Double Bass Concerto (1905)
By Gary Karr
Written for the concert The Composter’s Advocate: Serge Koussevitzky, performed on March 17, 1999 at Avery Fisher Hall at Lincoln Center.
In a letter dated April 9, 1970, Leopold Stokowski, the founder of the American Symphony Orchestra, invited me to appear with him in concert with a solo for doublebass and orchestra of my choice. Sadly for me, this never happened, but I cannot help enjoying the irony of finally playing with this orchestra a Concerto written by one of Stokowski’s unyielding adversaries.
Early in his international career as a solo doublebassist, Koussevitzky diligently worked toward increasing his repertoire. He transcribed numerous works for doublebass with orchestra (including Bruch’s Kol Nidrei and Mozart’s Bassoon Concerto) and he composed several charming salon-type pieces. Surprisingly, he did not encourage the prominent composers of the time to write for his instrument. Nevertheless, later, as conductor of the Boston Symphony, he commissioned many of the most important orchestral compositions of the first half of this century. Perhaps his passionate interest in new music and his distinctive programming hearkens back to the days as a doublebass soloist when he had to grapple with the paucity of repertoire available to him.
In 1902, Koussevitzky composed his Concerto in F Sharp Minor, which he dedicated to Mlle. Natalie Ouchkoff, whom he married in 1905, the year in which the work was first performed with the Moscow Philharmonic. Koussevitzky conceived the Concerto as a one-movement statement divided into three sections…A-B-A’. It is written in a turn of the century Russian bel canto style.
There has been a considerable debate, mostly among doublebassists, as to whether or not Koussevitzky wrote the Concerto himself. It is unlikely that anyone but a doublebassist could have written a work so perfectly suited to the instrument. Olga Koussevitzky, his widow, was positively adamant that he wrote the Concerto without the aid of any other musicians. The work reflects his search for the yet unrevealed dimension of the doublebass, for as Mme. Koussevitzky wrote in the Saturday Review of July, 1954, “he likened the inner voice of the sound of the strings to cords of the natural instrument–the human voice. Listening to the great singers of his day, trying to imitate their vocal art, he was not merely playing on a string instrument, he was singing through the voice of the doublebass.”

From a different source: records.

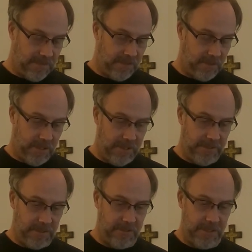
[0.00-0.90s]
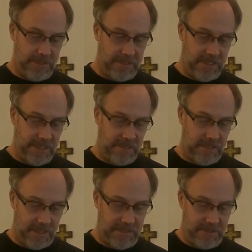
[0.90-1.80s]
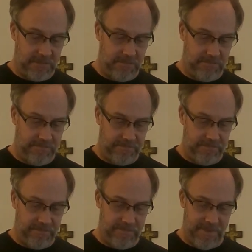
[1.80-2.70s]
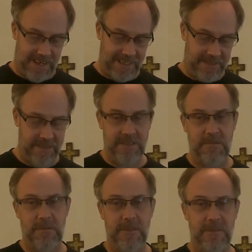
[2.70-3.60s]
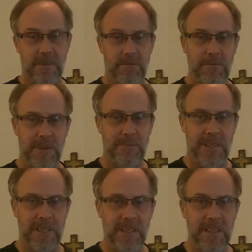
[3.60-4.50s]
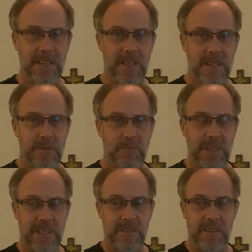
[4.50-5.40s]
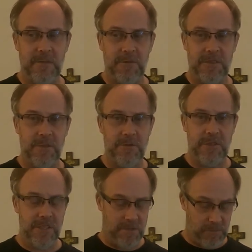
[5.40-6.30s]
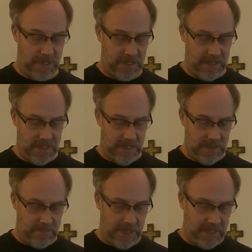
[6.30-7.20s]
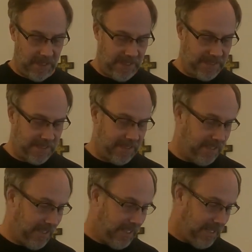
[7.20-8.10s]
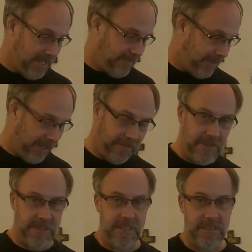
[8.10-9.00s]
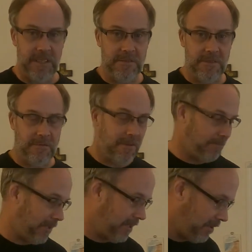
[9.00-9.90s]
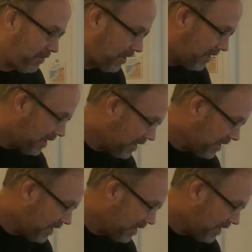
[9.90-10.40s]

So all the toys together, I should I should double or triple my money because they were so cheap. But like I said, if you haven't checked out your Walmart, oh,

Philip Hale, reviewing Koussevitzky’s performance of his Concerto in Boston in 1927 wrote that, “Koussevitzky’s Concerto is not a mere show piece for vain display: it is thoughtfully conceived, carefully written, without trivial details.” Anne Lauber, a prominent Canadian composer, referred to the concerto as “an amazingly honest musical reflection of a passion that speaks directly from the heart.”
It is evident in listening to his music that Koussevitzky was influenced by his heroes: Tchaikovsky, Glinka, Dargomyzhsky, Glière, Scriabin and Rachmaninoff. Faubion Bowers wrote of the Concerto that “it belongs very much to the era and the country in which it was written. Yet there is a timeless universality in the melodrama of its passion and the soaring beauty of its tunes. After all, it is here that Koussevitzky speaks to us in his own language…as if from the grave.”
In 1962, the morning after I played my debut recital in Town Hall, I received a surprise call from Mme. Koussevitzky. When I heard this strange, soft-spoken, aristocratic Russian accent, I thought that it was a friend playing a practical joke on me. She said, “This is Olga Koussevitzky calling,” and, without hesitation, I replied, “Yeh baby, I’ll bet!” Undaunted by my insolence, she kindly invited me to her apartment. Upon arriving, the first thing that I noticed was her husband’s famous Amati doublebass made in 1611. She then said, “After having heard you play last night, I felt that you were the one to carry on my husband’s legacy. Therefore I have decided to offer you my husband’s doublebass as a gift.” She told me that his Amati was his “constant companion” and that he practiced on it “everyday of his life.” I later discovered that she had been invited to my recital by Jennie Tourel, the great mezzo soprano whom I consider to be my musical mentor. She told Mme. Tourel that, during my concert, she had seen the ghost of her husband with his arms around both my doublebass and me in approval. It was that vision which convinced her that his Amati, which I am playing tonight, should be in my hands. During many of my performances in the past few decades, several parapsychologists have told me that they too had seen the apparition, always wearing the same long frock and white gloves. Now, even as a dapper ghost, the figure of the great Serge Koussevitzky still haunts the concert stage.